= Records for the exercise =
==================================================

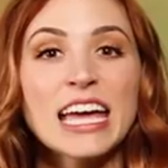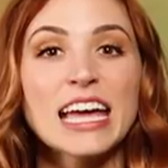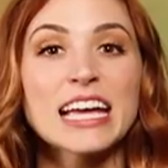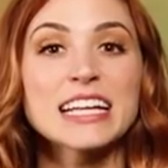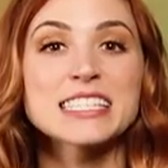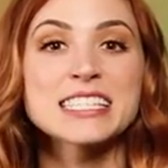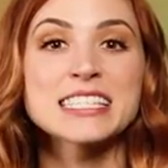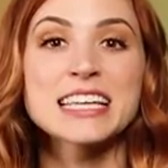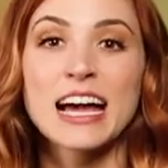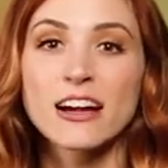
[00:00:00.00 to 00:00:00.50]

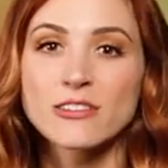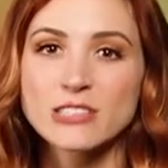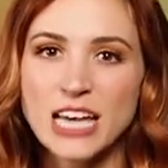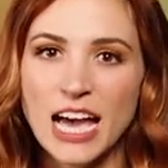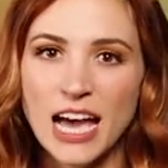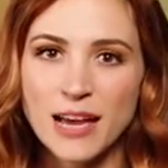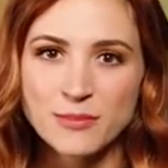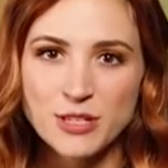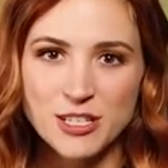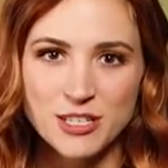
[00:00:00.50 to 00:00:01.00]
It's now
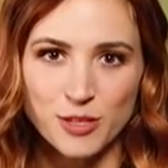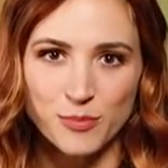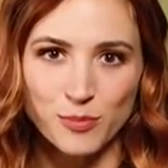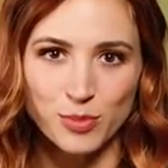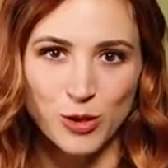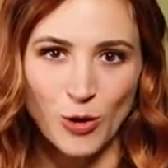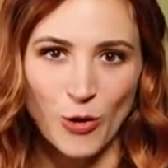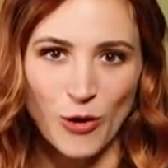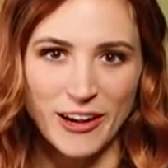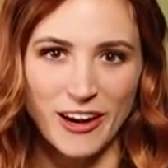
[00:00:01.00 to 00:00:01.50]
time to
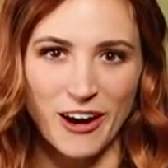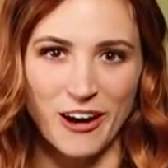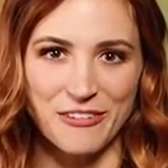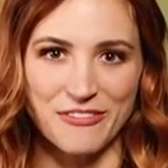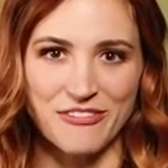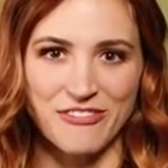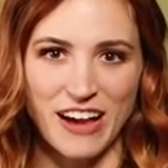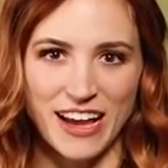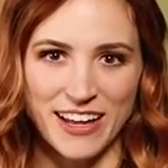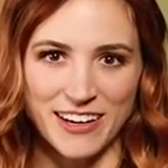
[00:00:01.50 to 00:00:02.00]
deploy our
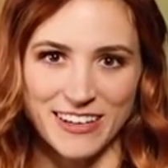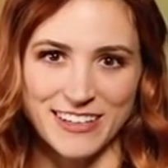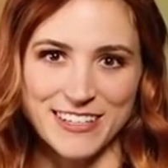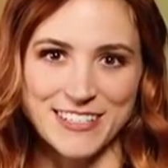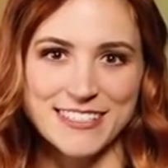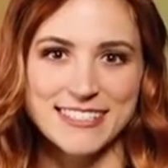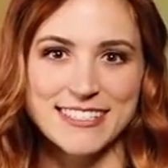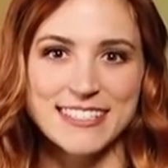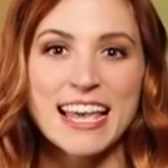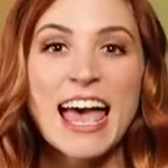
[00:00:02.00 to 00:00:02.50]

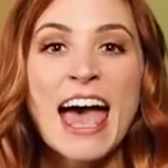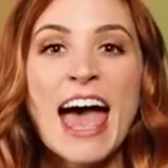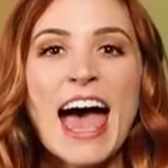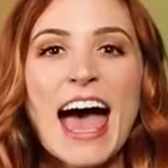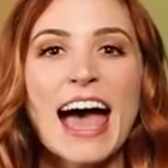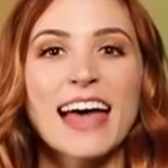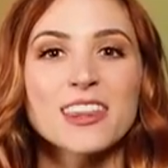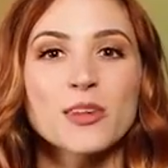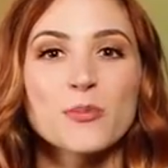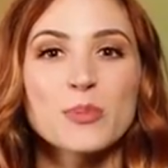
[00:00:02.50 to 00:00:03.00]
fighters.
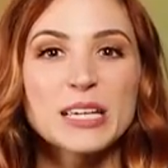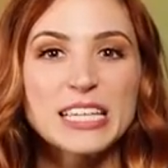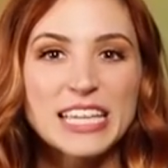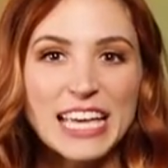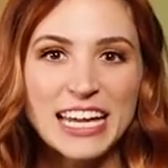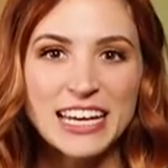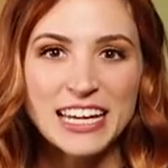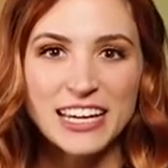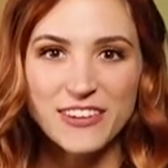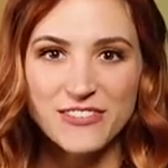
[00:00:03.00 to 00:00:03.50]
At the
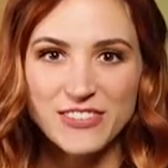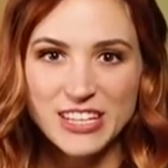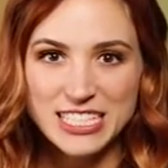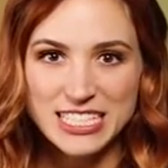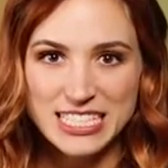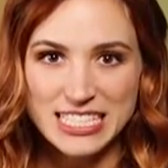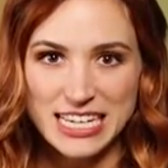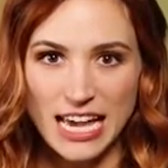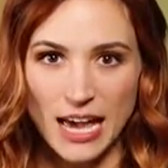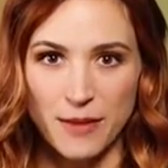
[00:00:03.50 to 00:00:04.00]
beginning of
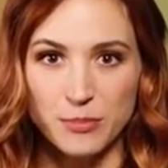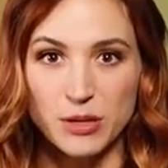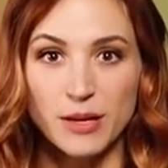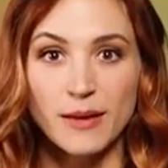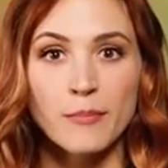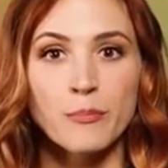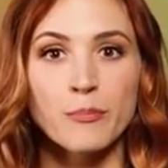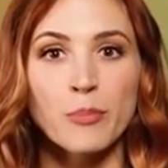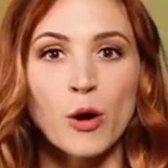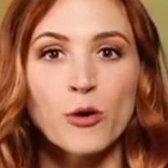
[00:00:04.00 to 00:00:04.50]
this step,
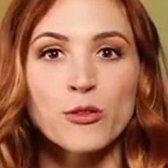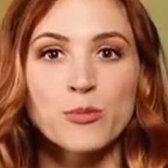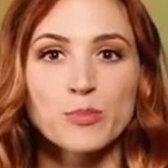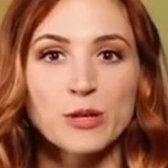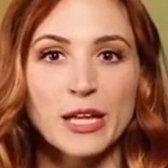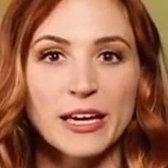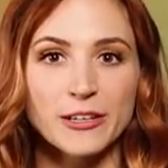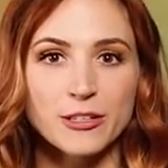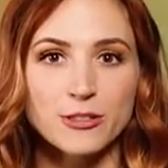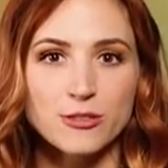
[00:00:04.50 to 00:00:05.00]
both
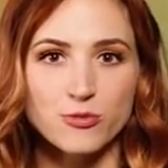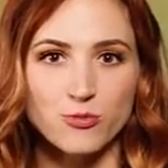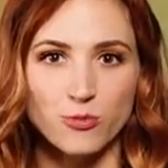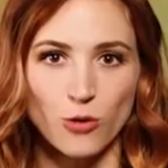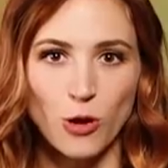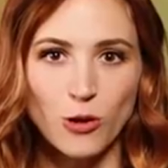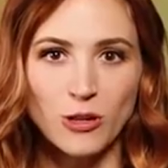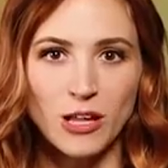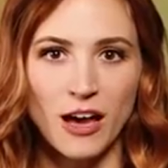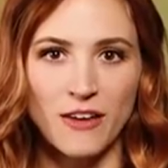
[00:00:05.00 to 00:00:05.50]
players
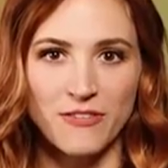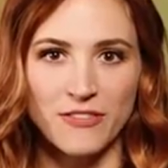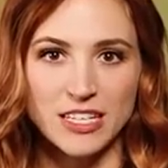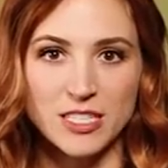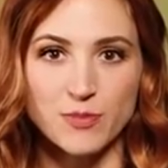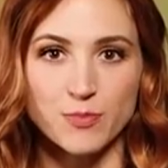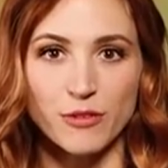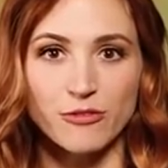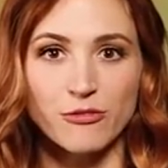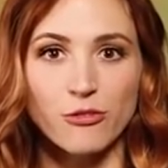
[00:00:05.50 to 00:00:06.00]
roll off
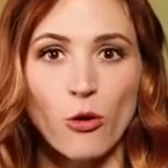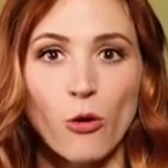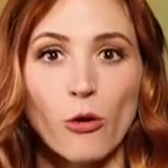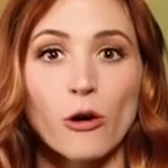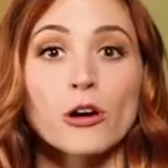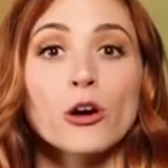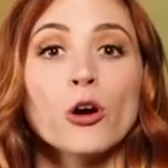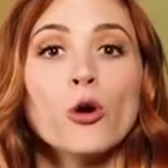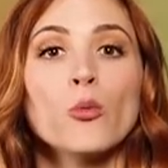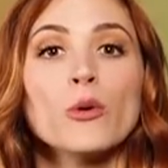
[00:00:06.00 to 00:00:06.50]
as
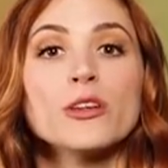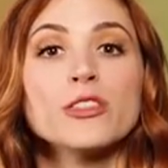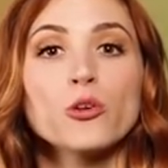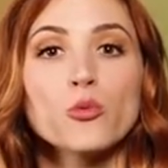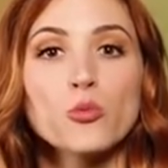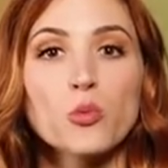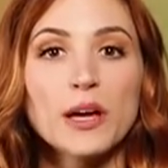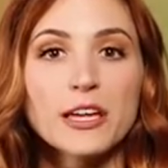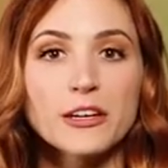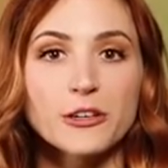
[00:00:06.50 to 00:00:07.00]
before, with the
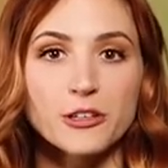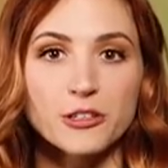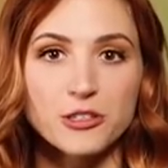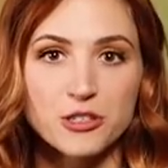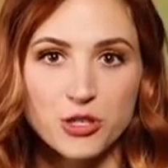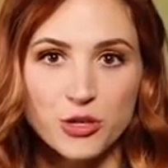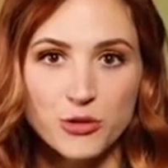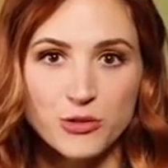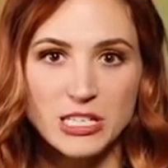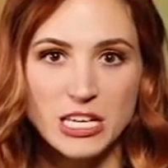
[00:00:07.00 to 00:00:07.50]
winner
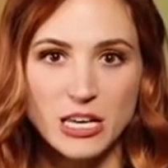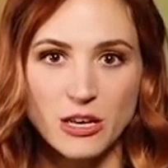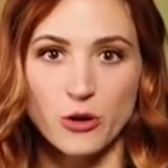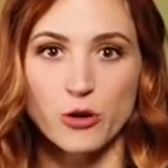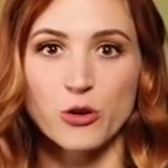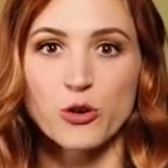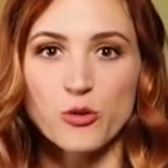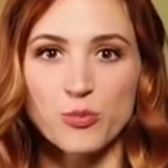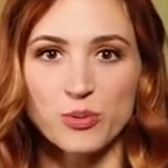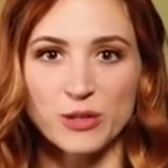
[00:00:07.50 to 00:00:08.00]
choosing
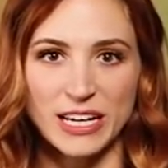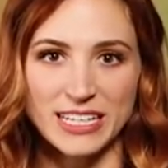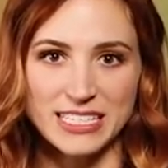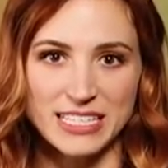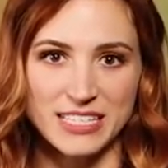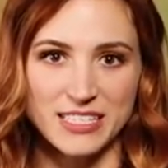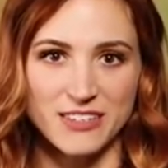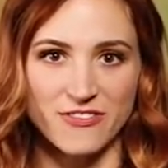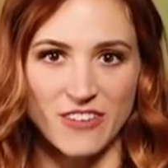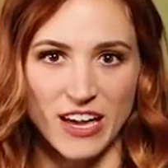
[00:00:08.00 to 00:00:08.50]
who
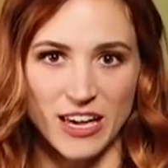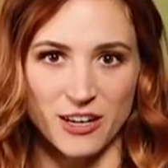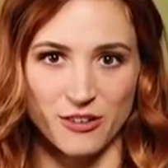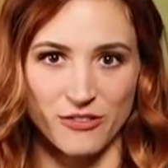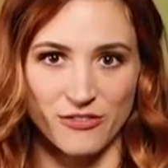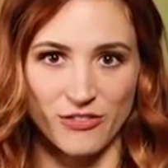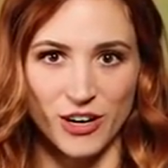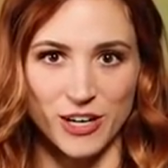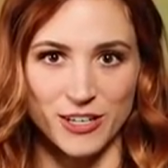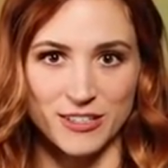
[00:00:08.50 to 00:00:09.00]
places a fighter
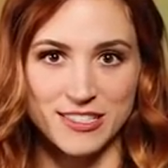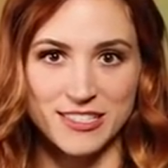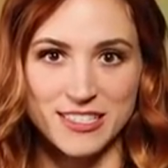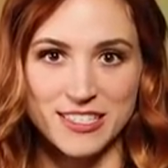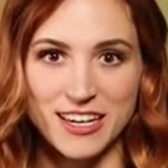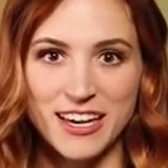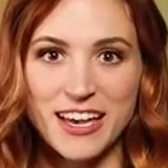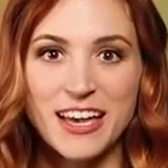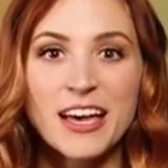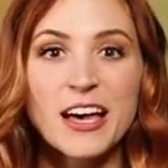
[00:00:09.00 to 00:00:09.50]

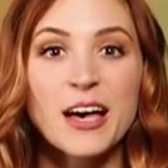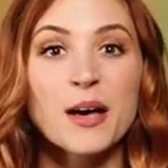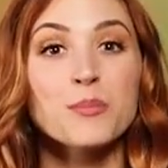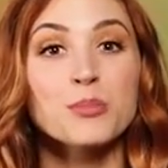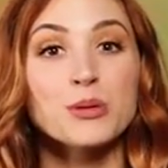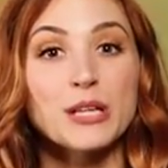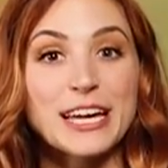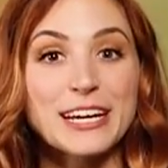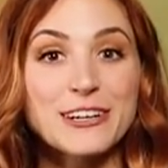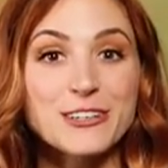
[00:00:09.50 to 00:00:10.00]
first.
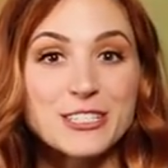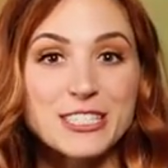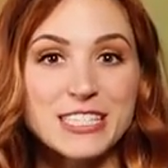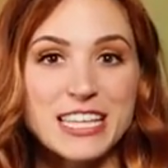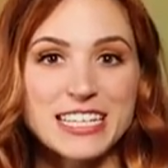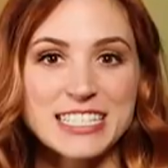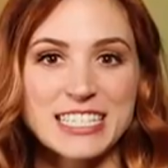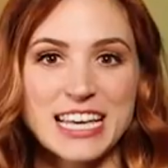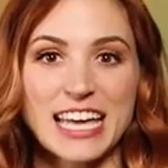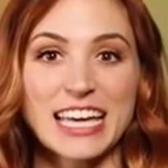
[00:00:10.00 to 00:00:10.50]
Players
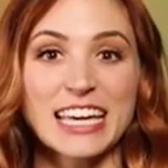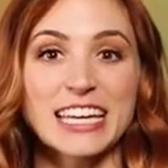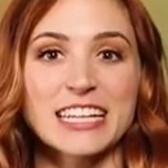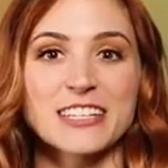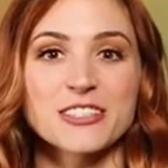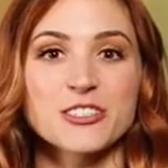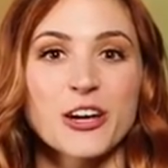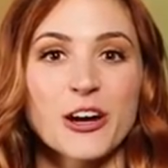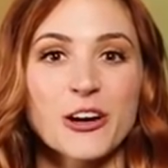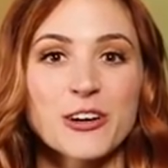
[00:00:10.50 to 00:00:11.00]
then take it
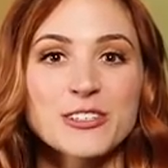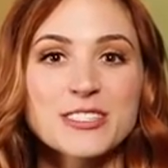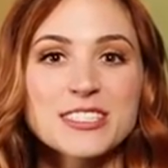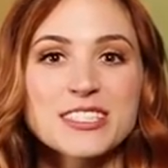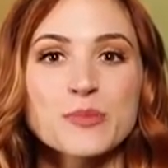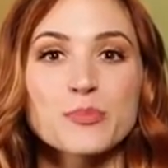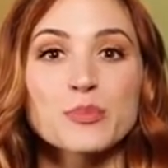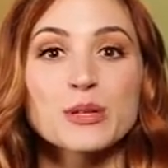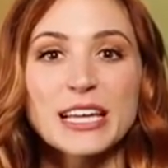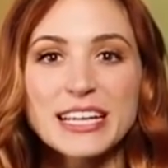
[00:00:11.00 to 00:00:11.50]
in turns
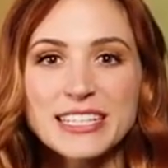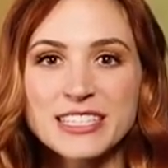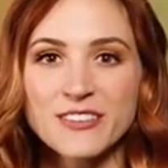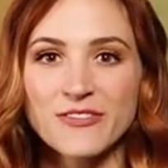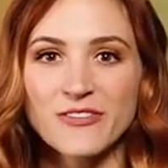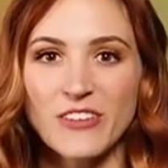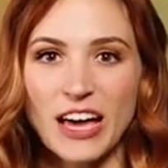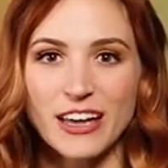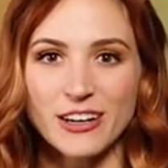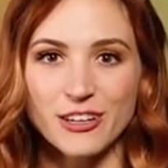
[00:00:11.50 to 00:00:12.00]
to place a
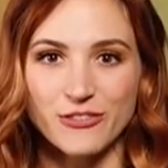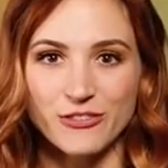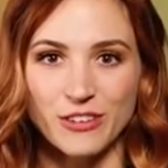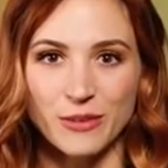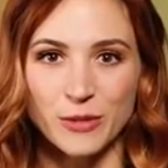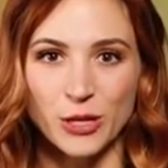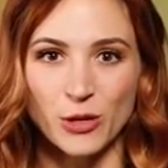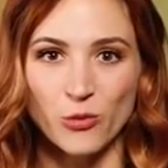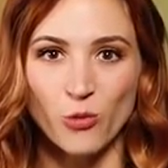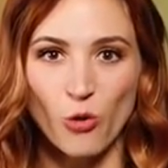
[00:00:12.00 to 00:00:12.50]
fighter
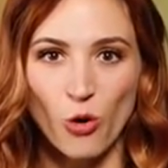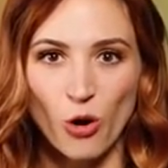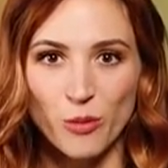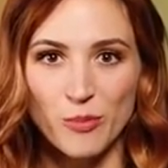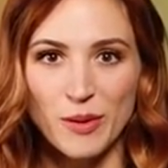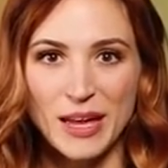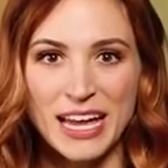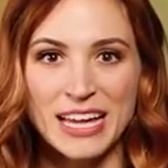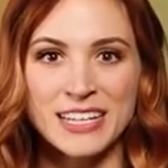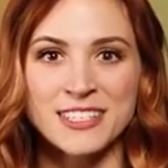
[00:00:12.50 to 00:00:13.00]
from their
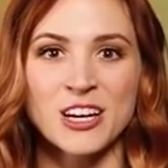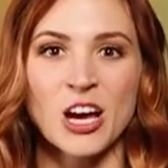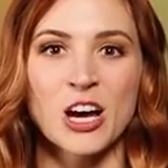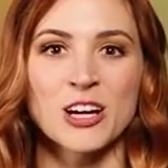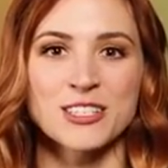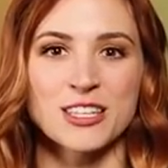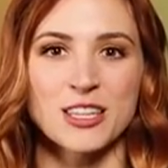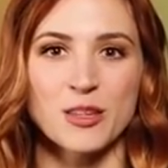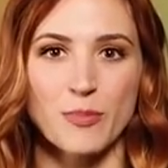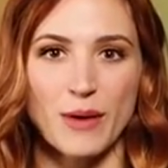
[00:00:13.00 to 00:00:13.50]
warband
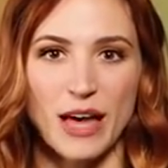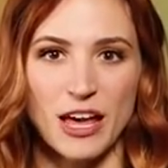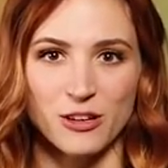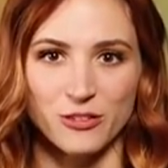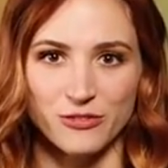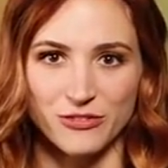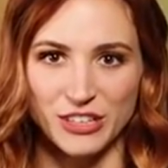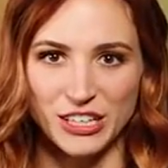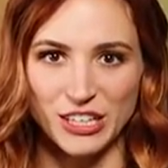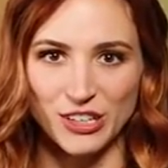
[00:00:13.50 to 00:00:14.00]
onto the
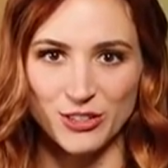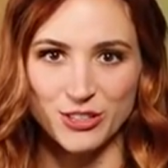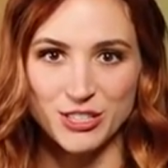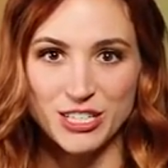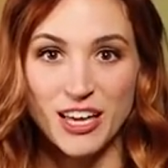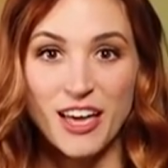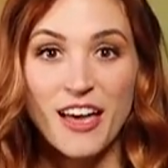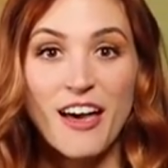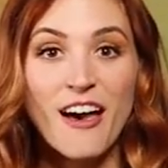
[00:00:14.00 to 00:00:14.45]
battlefield.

==================================================

= How to complete this task =
Copy exactly the lines from the one containing "[00:00:08.50 to 00:00:09.00]" through the final line of the records above, both included, and leave out any pictures.

= Result for this task =
[00:00:08.50 to 00:00:09.00]
places a fighter
[00:00:09.00 to 00:00:09.50]

[00:00:09.50 to 00:00:10.00]
first.
[00:00:10.00 to 00:00:10.50]
Players
[00:00:10.50 to 00:00:11.00]
then take it
[00:00:11.00 to 00:00:11.50]
in turns
[00:00:11.50 to 00:00:12.00]
to place a
[00:00:12.00 to 00:00:12.50]
fighter
[00:00:12.50 to 00:00:13.00]
from their
[00:00:13.00 to 00:00:13.50]
warband
[00:00:13.50 to 00:00:14.00]
onto the
[00:00:14.00 to 00:00:14.45]
battlefield.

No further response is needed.